Pour le Parti libéral de Philippe Couillard, les questions économiques et sociales passeront avant le débat constitutionnel. L'absence du Québec dans l'entente constitutionnelle de 1982 est une question importante, mais les libéraux devront en débattre entre eux avant d'arrêter la position du parti.

À l'entrée de sa première réunion avec ses députés, Philippe Couillard a soigneusement repoussé l'invitation de Pauline Marois et de plusieurs ministres péquistes d'avancer sur le terrain miné du débat constitutionnel. Il a indiqué que la signature par le Québec de l'entente constitutionnelle «ne fait pas de différence dans votre vie, ni dans la [sienne]», mais l'absence d'une province importante du Canada dans l'entente de 1982 est un «signe important pour le pays». Cette question doit être réglée, «mais cela doit se faire dans l'ordre», a insisté le nouveau chef du PLQ.

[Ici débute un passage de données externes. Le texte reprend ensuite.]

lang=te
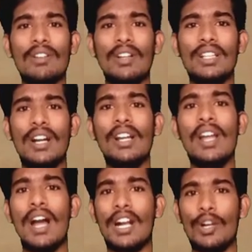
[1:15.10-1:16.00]
తర్వాత
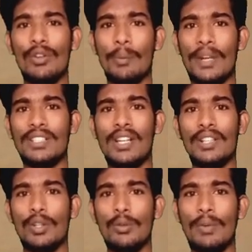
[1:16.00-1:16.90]
అక్కడ ఉన్న
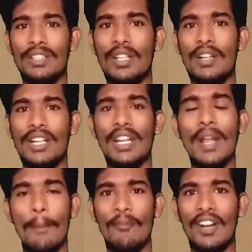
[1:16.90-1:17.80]
ప్రజలందరూ బతకడం అంటే
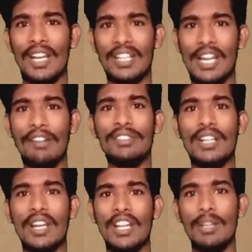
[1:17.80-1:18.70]
వాళ్ళ లైఫ్ స్టైల్
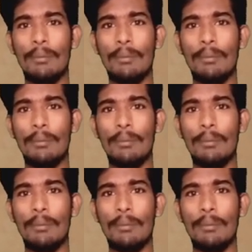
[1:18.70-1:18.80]
అనేదిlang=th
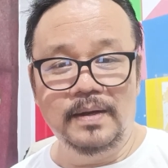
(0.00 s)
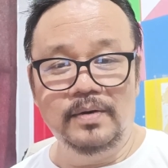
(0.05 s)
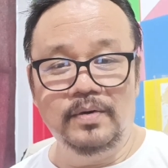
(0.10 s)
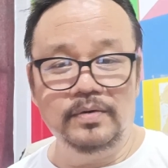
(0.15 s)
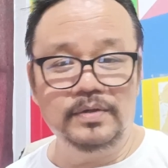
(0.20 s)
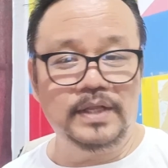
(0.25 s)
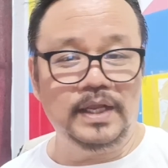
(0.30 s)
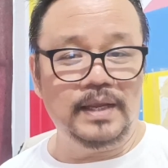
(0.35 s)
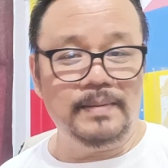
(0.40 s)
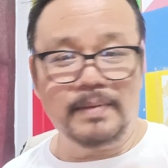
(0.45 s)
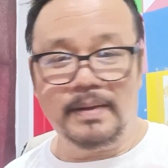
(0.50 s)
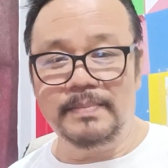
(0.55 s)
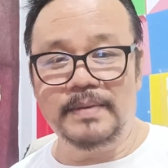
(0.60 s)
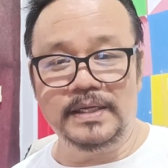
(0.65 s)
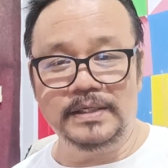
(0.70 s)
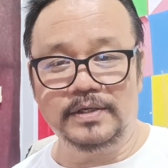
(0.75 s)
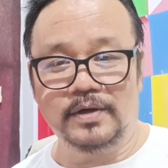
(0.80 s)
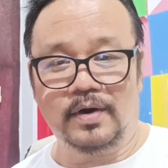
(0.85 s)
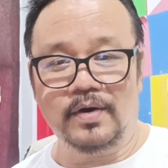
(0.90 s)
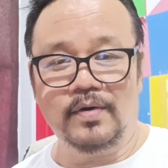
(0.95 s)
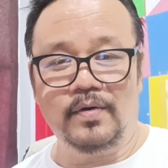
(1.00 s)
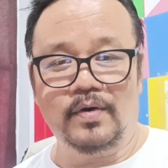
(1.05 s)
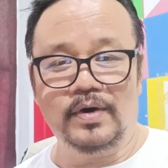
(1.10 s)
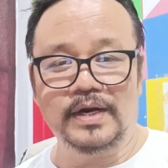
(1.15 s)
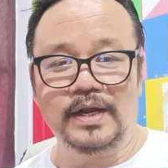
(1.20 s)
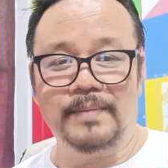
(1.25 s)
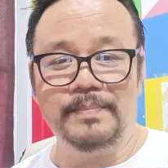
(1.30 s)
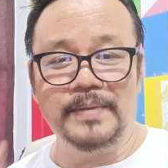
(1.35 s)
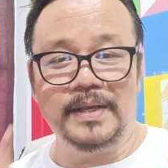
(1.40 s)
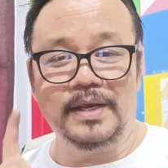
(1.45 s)
ลุงทีไม่มีสองคน
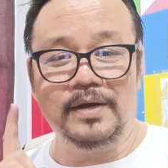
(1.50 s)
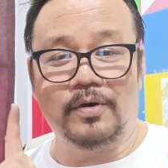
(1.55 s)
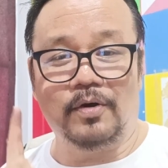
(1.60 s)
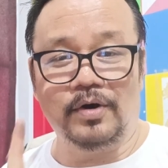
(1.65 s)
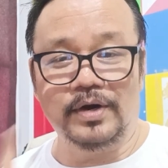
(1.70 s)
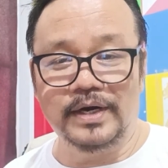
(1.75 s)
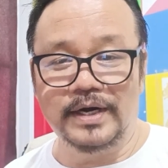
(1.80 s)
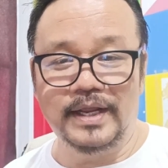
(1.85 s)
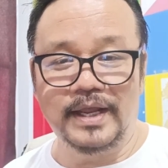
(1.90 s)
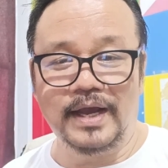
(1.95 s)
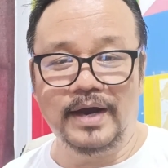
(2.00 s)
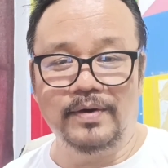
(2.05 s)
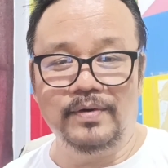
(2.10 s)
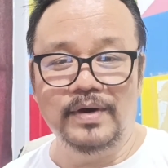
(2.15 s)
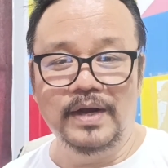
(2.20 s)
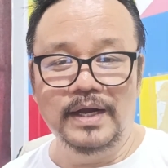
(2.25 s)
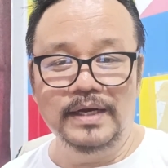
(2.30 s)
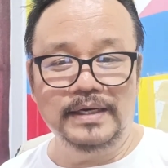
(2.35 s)
ครับ มีคนเดียว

La veille, il n'avait pas voulu répondre quand on lui avait demandé si un nouveau référendum serait nécessaire pour ratifier une éventuelle entente avec Ottawa. «Est-ce que ça veut dire qu'il voudrait la faire entériner sans demander rien de plus? Je suis très étonnée. Ça ne correspond pas à la position traditionnelle du Parti libéral», a lancé mardi la première ministre Pauline Marois.

Bévue de Marois

Or, Mme Marois a elle-même mis le pied sur une mine, en spéculant à voix haute sur les conditions que son gouvernement jugerait acceptables pour adhérer à la Constitution. «Il faudrait peut-être la réécrire telle qu'elle reconnaissait à tout le moins un des deux peuples fondateurs, avec notre capacité d'intervenir en matière linguistique», a laissé tomber Mme Marois. Elle a bien vite repris son credo souverainiste. «Moi, je ne réécrirai pas la Constitution du Canada parce que ma formation politique ne veut pas signer la Constitution canadienne et ne veut pas l'adopter. Notre formation politique veut avoir sa propre Constitution», a-t-elle assuré.

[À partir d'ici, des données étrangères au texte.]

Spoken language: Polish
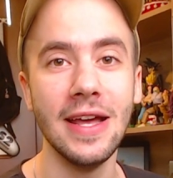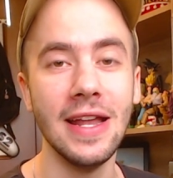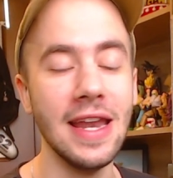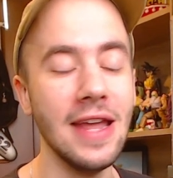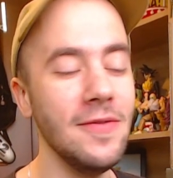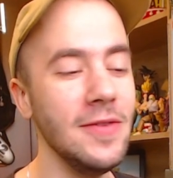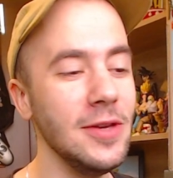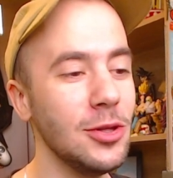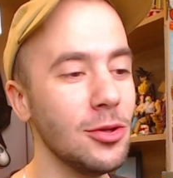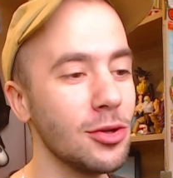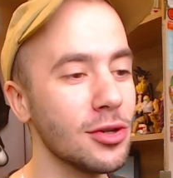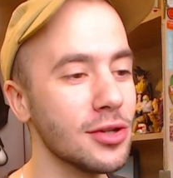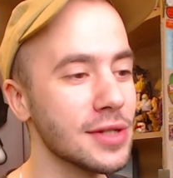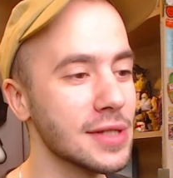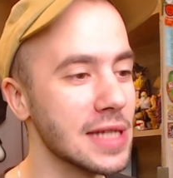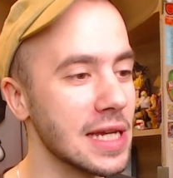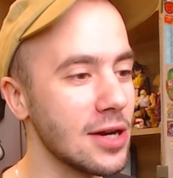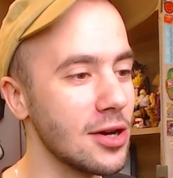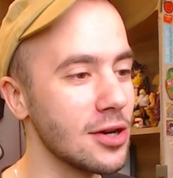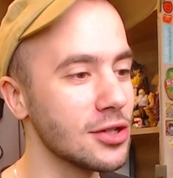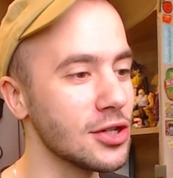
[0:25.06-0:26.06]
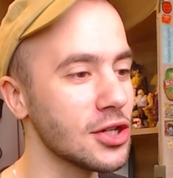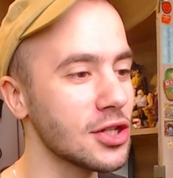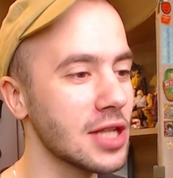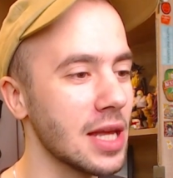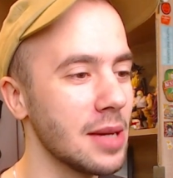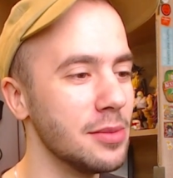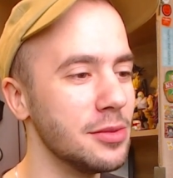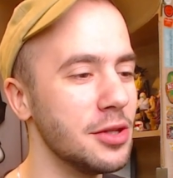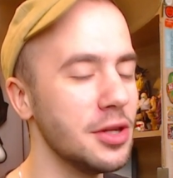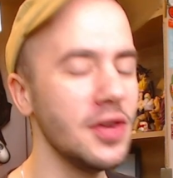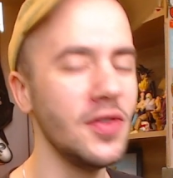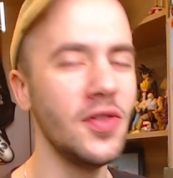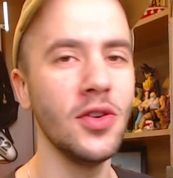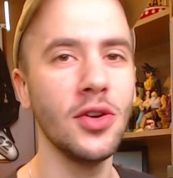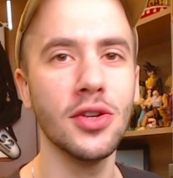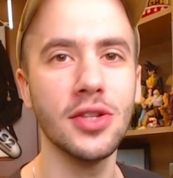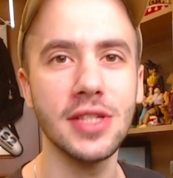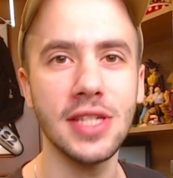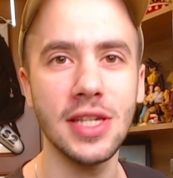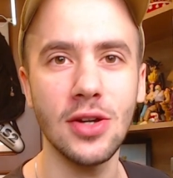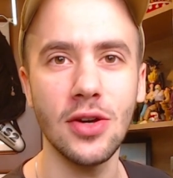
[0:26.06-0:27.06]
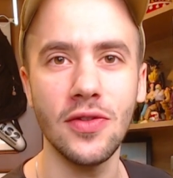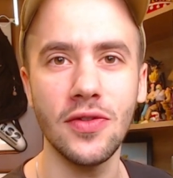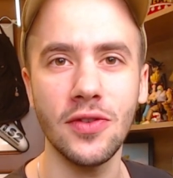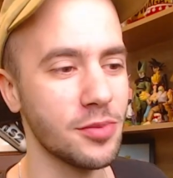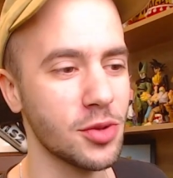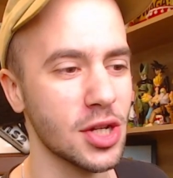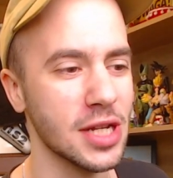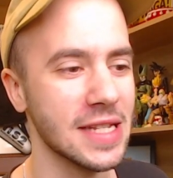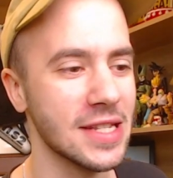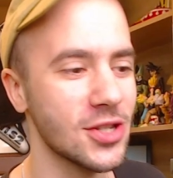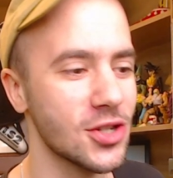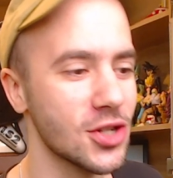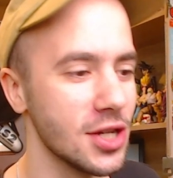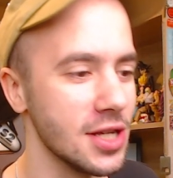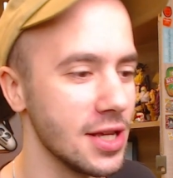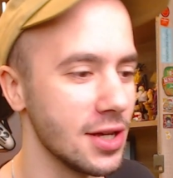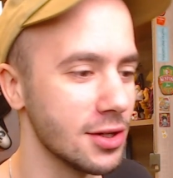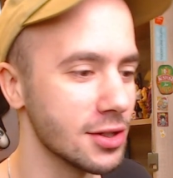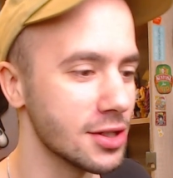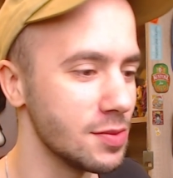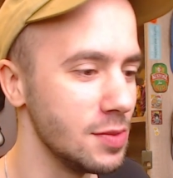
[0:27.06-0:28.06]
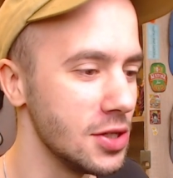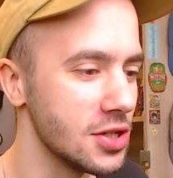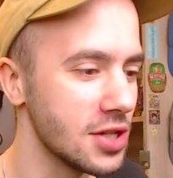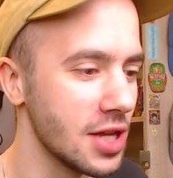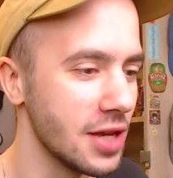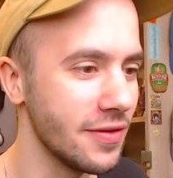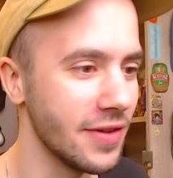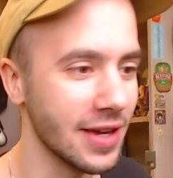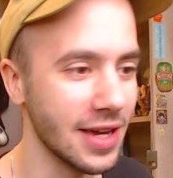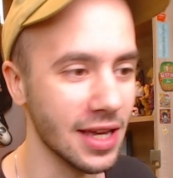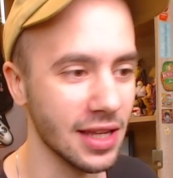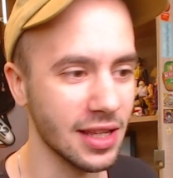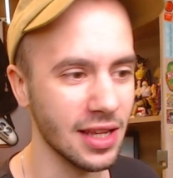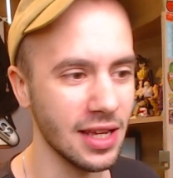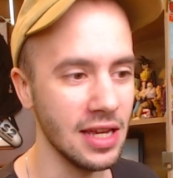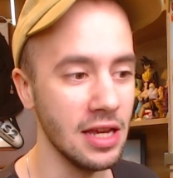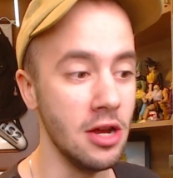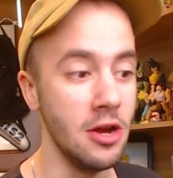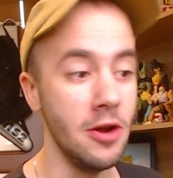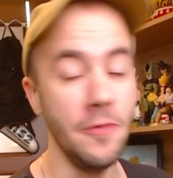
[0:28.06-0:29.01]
lewitującego, gdzieś tam dryfującego w przestrzeni kosmicznej Vegetę.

Plus tôt, le ministre Bernard Drainville avait vite visé dans la porte laissée ouverte par Philippe Couillard, et avait accusé le nouveau chef de songer à faire adhérer le Québec à la Constitution par un simple décret gouvernemental. «C'est un mépris pour la démocratie. Il pourrait faire ça un vendredi à la fin de la journée, avant de partir pour une longue fin de semaine», avait ironisé M. Drainville.

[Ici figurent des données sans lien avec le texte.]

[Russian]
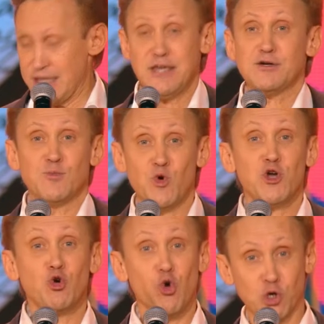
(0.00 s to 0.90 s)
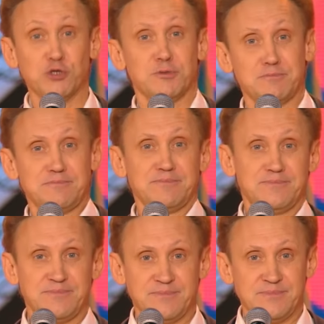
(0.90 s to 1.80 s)
и мой кот
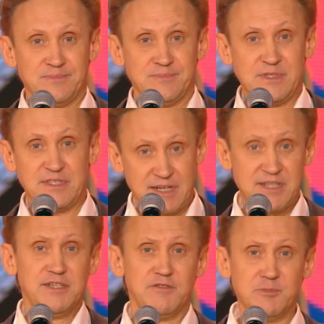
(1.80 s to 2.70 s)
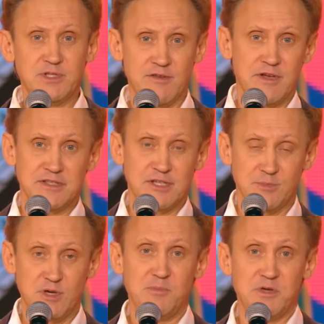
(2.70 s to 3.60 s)
с красивым
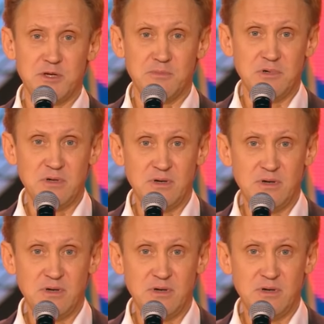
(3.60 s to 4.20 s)
славянским именем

Mardi, le chef libéral a opté pour la prudence. Les libéraux devront débattre à l'interne de cette question avant qu'une position soit arrêtée, a-t-il répliqué aux journalistes qui réclamaient des détails sur sa stratégie. Surtout, les questions économiques et les enjeux sociaux sont des questions «de première importance», des priorités par rapport à la Constitution.

Un débat à l'interne

Les questions d'identité sont importantes, mais «elles arrivent après les questions économiques et sociales. Elles préoccupent les Québécois et il n'est pas exact qu'un parti en soit propriétaire», a souligné M. Couillard. Les libéraux auront d'abord, à l'interne, leur débat sur l'identité du Québec, «son caractère spécifique et distinct».

Alexandre Cloutier, ministre des Affaires intergouvernementales, a taxé «d'improvisation» la démarche du chef libéral qui se lance dans «une grande conversation nationale» sans être capable de «dire ce qu'il revendique». Le PLQ a déjà formulé dans le passé des demandes constitutionnelles. Il y a eu les cinq conditions de l'accord du lac Meech, puis celles de l'accord de Charlottetown. «À quel prix est-il prêt à signer la Constitution?», a demandé M. Cloutier.